Novel
RNA motif design is of great practical importance for technology
and medicine. Increasingly, computational design plays an important
role in such efforts. Our coarse-grained RAG (RNA-As-Graphs) framework
offers strategies for enumerating the universe of RNA 2D folds, selecting
“RNA-like” candidates for design, and
determining sequences that fold onto these candidates. In RAG, RNA
secondary structures are represented as tree or dual graphs.
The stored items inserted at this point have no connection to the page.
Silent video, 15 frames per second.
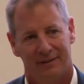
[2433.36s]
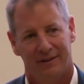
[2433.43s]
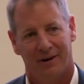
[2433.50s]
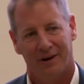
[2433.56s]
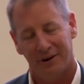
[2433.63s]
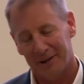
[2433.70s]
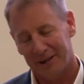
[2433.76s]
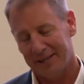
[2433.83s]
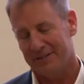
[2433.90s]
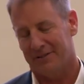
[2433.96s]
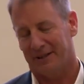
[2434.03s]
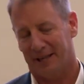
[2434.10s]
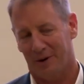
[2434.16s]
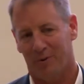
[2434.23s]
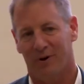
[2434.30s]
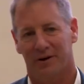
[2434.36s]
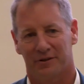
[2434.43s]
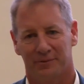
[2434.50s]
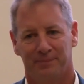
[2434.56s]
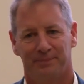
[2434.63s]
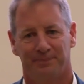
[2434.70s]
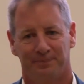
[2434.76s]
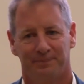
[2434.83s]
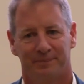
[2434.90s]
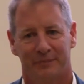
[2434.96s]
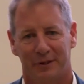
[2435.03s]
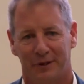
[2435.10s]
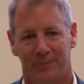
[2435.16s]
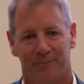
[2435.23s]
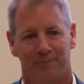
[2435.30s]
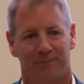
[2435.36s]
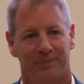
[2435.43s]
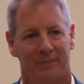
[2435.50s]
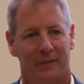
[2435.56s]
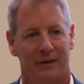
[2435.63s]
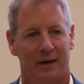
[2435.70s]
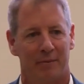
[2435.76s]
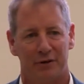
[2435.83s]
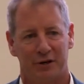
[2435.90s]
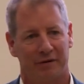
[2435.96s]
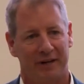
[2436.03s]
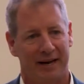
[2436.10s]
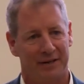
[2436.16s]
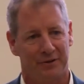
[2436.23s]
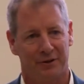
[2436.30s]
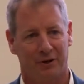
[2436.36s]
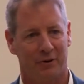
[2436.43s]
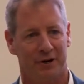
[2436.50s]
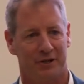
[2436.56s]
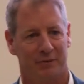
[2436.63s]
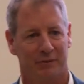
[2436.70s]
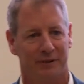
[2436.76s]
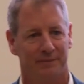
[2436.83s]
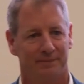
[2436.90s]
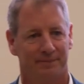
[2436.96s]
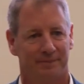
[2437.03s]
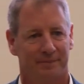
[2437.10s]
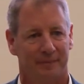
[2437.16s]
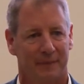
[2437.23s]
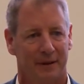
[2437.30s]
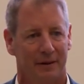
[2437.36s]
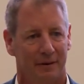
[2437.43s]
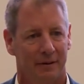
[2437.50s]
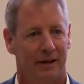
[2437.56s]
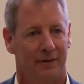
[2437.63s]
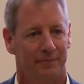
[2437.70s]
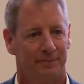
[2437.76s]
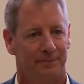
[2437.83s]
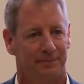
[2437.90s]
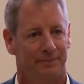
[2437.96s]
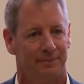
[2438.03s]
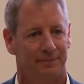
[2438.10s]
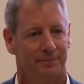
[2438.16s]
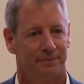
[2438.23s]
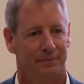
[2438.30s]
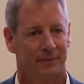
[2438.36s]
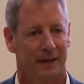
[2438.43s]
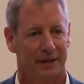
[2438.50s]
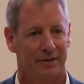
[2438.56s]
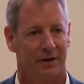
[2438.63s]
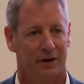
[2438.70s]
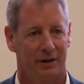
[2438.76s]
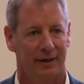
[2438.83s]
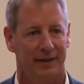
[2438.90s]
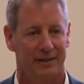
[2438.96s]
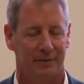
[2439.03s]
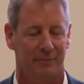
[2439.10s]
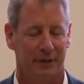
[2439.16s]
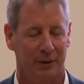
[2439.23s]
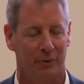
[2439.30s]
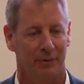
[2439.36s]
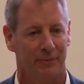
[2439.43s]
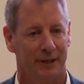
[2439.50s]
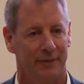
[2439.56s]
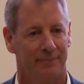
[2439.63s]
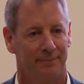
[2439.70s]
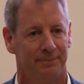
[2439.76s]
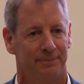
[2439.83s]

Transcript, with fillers: hurricanes are going to get worse. So yeah, I'm not sure if that answers your question, but yeah, it's a, hard, so it's, it's, hard. A, it's a big one. Yeah.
Graphs
with known RNA structures are called “existing”, and
the others are labeled “hypothetical”. By using simplified
features for RNA graphs, we have clustered the hypothetical graphs
into “RNA-like” and “non-RNA-like” groups
and proposed RNA-like graphs as candidates for design. Here, we propose
a new way of designing graph features by using Fiedler vectors. The
new features reflect graph shapes better, and they lead to a more
clustered organization of existing graphs. We show significant increases
in K-means clustering accuracy by using the new features (e.g., up
to 95% and 98% accuracy for tree and dual graphs, respectively). In
addition, we propose a scoring model for top graph candidate selection.
This scoring model allows users to set a threshold for candidates,
and it incorporates weighing of existing graphs based on their corresponding
number of known RNAs. We include a list of top scored RNA-like candidates,
which we hope will stimulate future novel RNA design.